▼▼▼

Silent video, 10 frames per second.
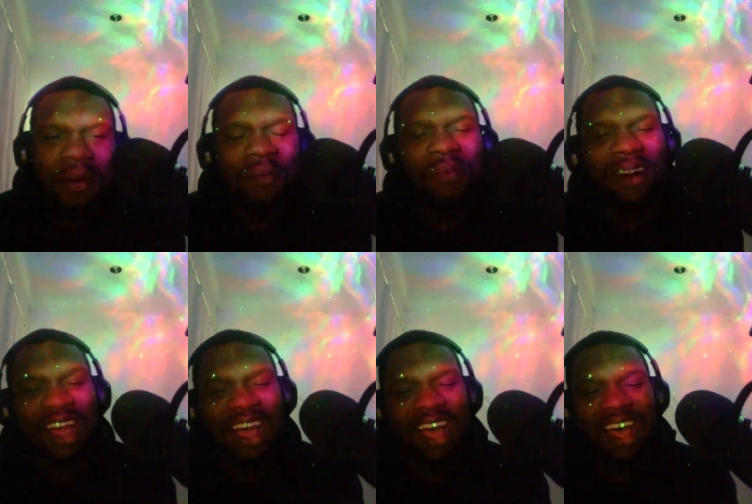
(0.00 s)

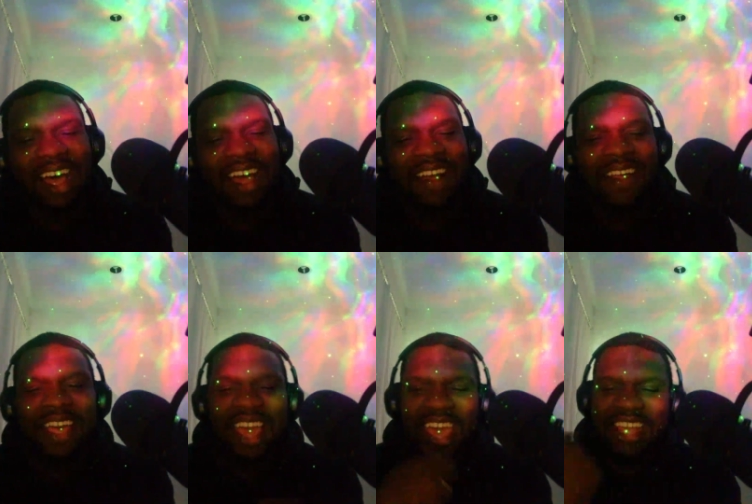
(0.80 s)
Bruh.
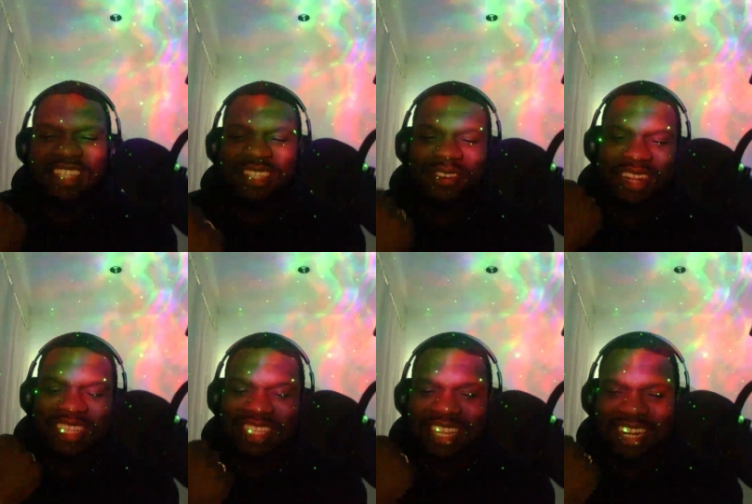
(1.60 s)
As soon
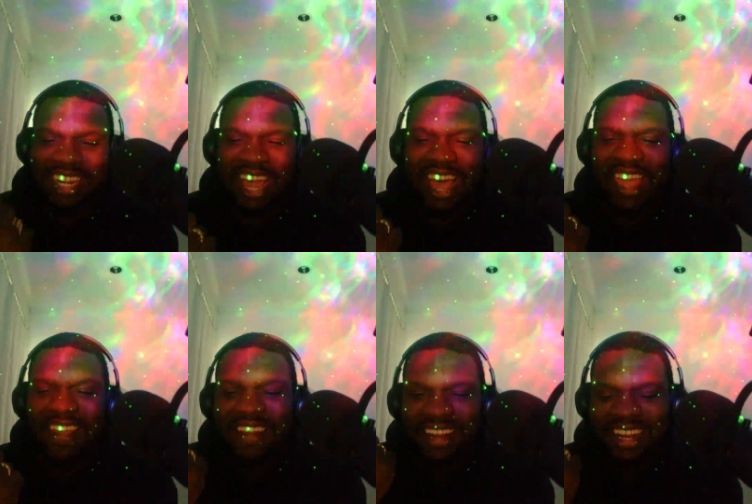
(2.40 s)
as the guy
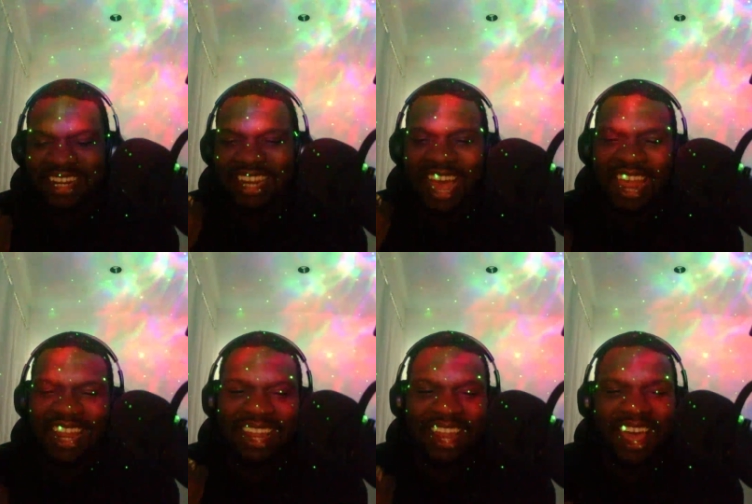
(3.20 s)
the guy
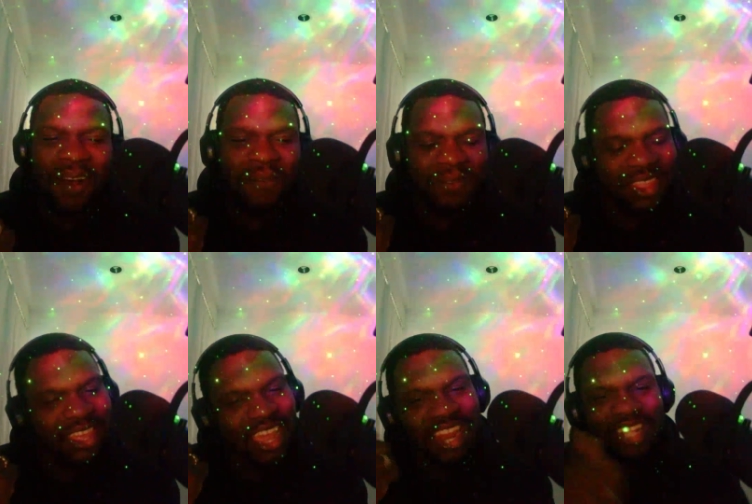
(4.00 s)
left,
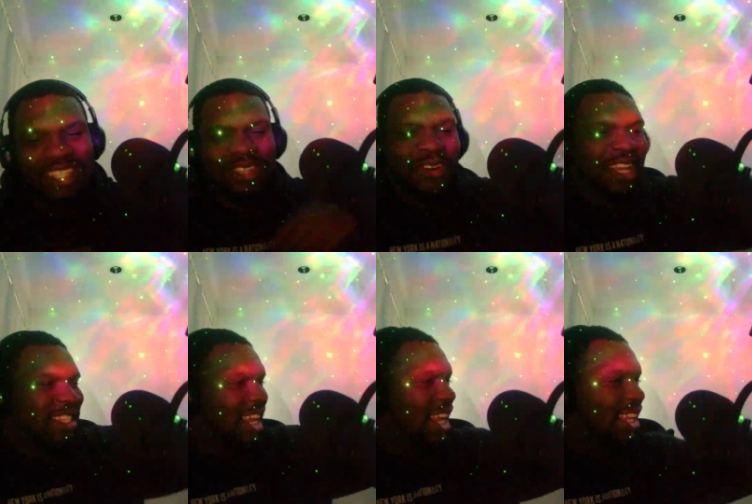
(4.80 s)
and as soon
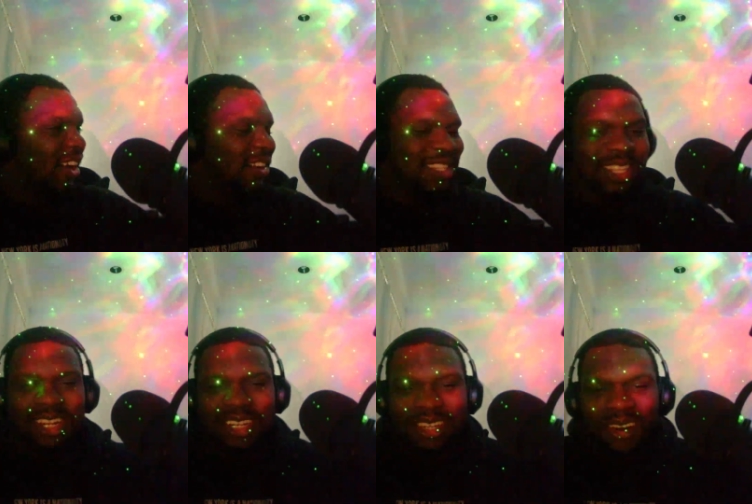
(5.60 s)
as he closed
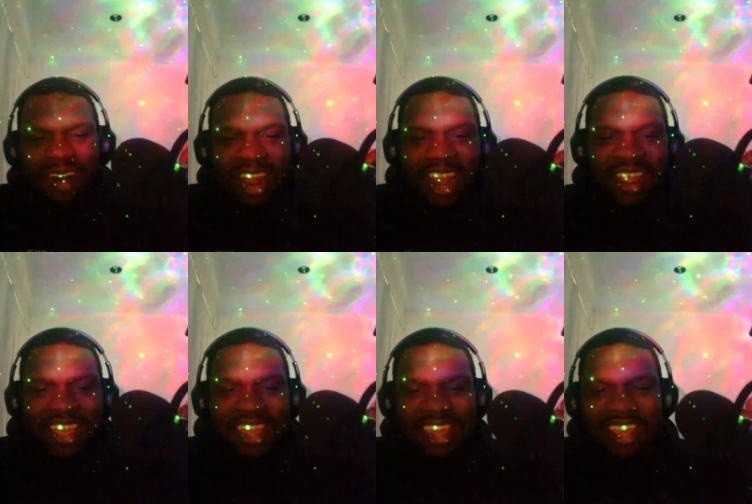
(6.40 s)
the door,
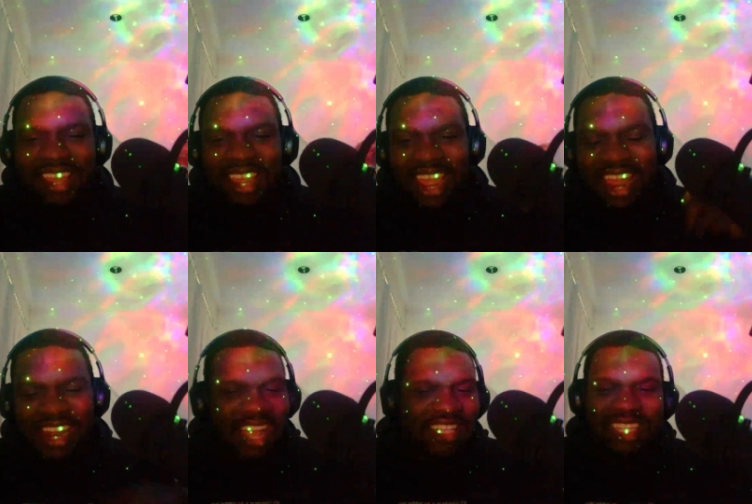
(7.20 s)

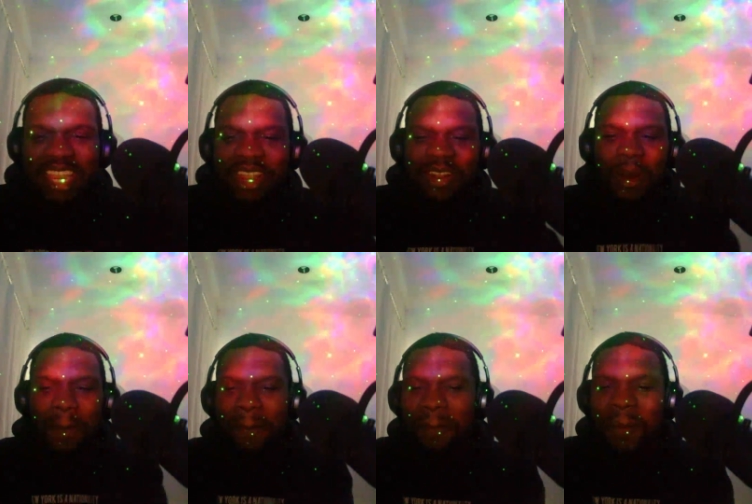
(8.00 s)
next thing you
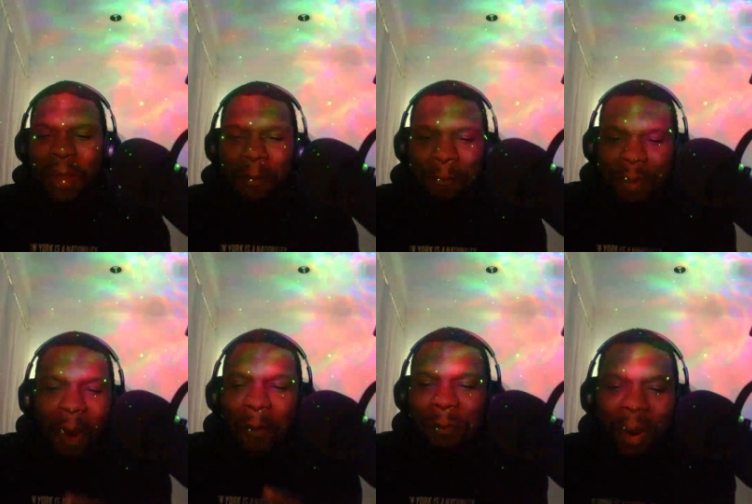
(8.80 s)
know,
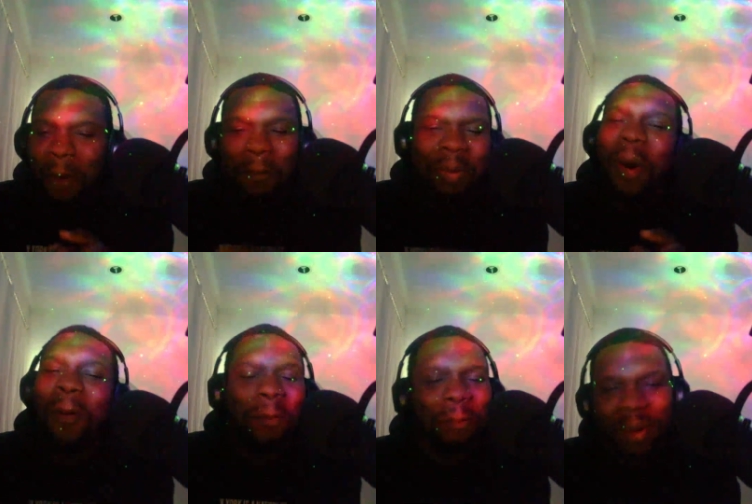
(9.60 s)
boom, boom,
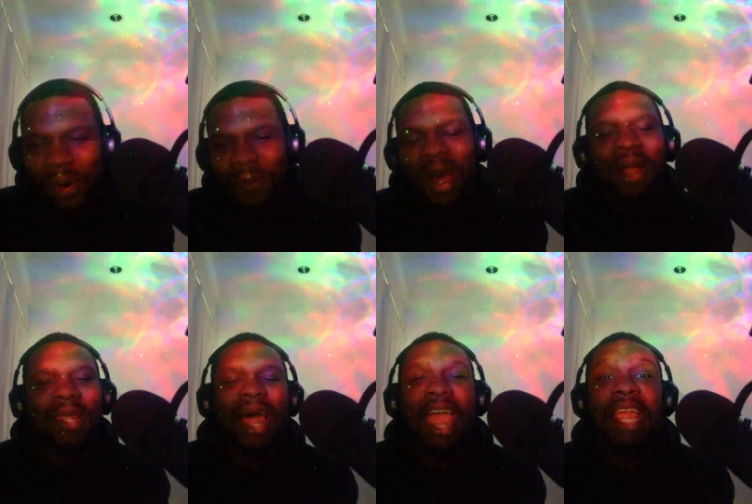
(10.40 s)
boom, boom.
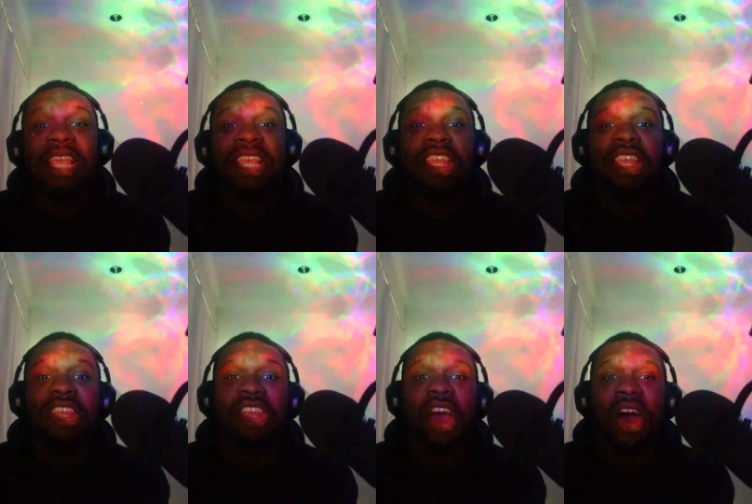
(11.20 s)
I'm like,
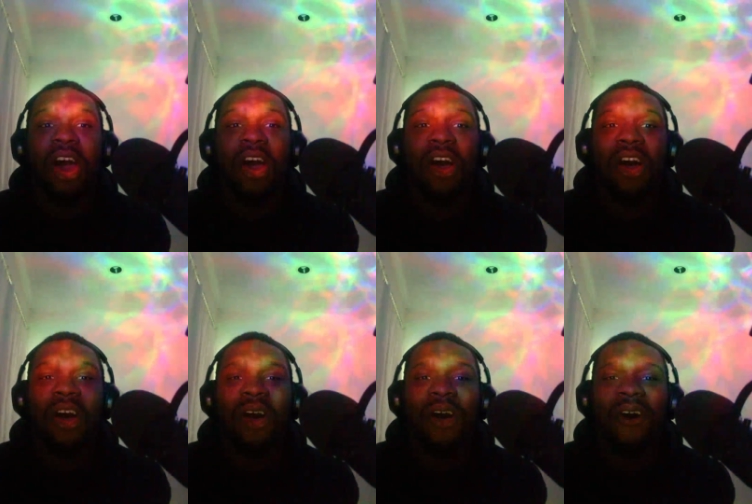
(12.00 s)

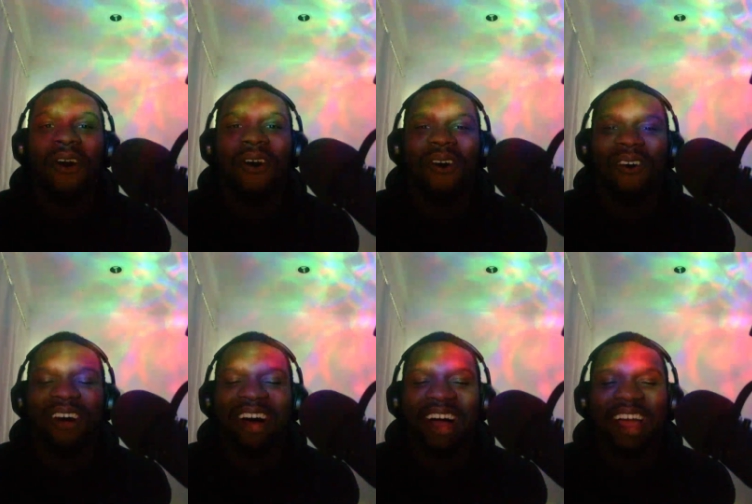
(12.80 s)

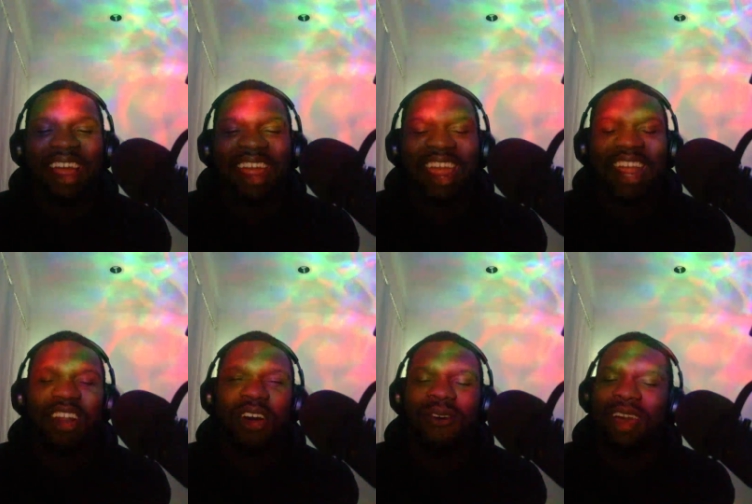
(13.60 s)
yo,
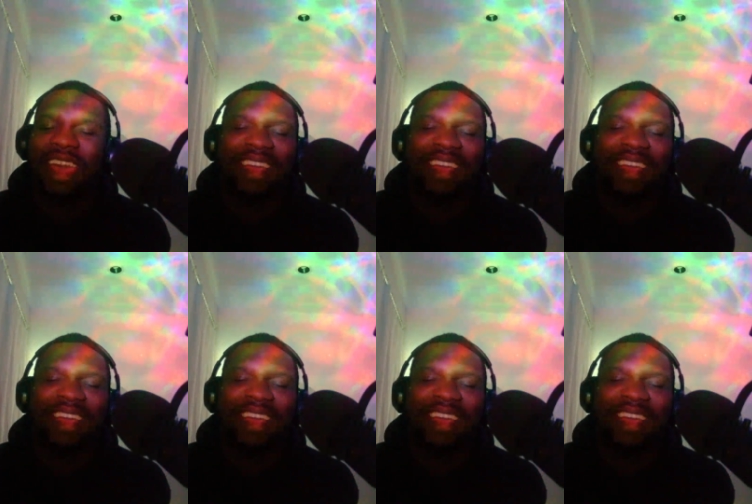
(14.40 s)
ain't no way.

▲▲▲
▼▼▼

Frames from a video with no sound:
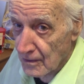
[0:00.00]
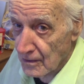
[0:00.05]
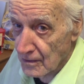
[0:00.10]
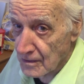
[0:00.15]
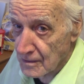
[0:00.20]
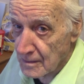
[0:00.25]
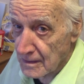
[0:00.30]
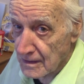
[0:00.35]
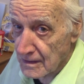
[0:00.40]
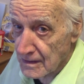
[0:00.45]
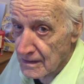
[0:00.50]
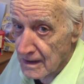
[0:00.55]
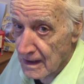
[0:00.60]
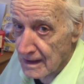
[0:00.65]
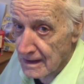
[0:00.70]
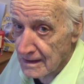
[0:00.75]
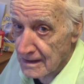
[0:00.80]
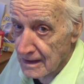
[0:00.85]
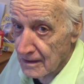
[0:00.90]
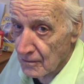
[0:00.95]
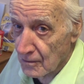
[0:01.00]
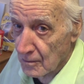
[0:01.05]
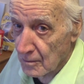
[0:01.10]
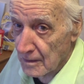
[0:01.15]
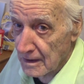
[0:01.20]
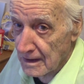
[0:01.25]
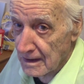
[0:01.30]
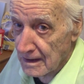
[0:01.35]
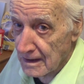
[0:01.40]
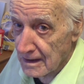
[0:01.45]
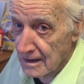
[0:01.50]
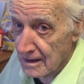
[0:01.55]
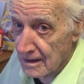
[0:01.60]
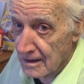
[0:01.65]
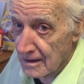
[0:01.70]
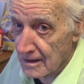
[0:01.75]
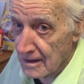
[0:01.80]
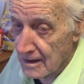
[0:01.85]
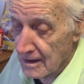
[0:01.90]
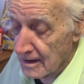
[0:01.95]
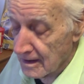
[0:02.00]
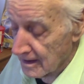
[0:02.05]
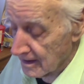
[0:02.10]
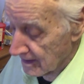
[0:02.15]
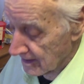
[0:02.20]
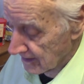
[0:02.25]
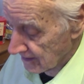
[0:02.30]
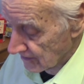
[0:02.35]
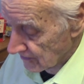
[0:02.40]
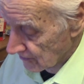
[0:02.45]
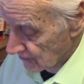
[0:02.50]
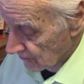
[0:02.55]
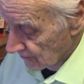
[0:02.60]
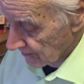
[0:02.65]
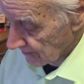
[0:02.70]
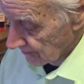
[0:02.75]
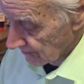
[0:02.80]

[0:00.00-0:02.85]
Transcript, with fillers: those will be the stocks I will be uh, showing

▲▲▲

[What is being asked] Scan the records above for the string "video", then select every line that holds it.

[Answer to this task]
Silent video, 10 frames per second.
Frames from a video with no sound:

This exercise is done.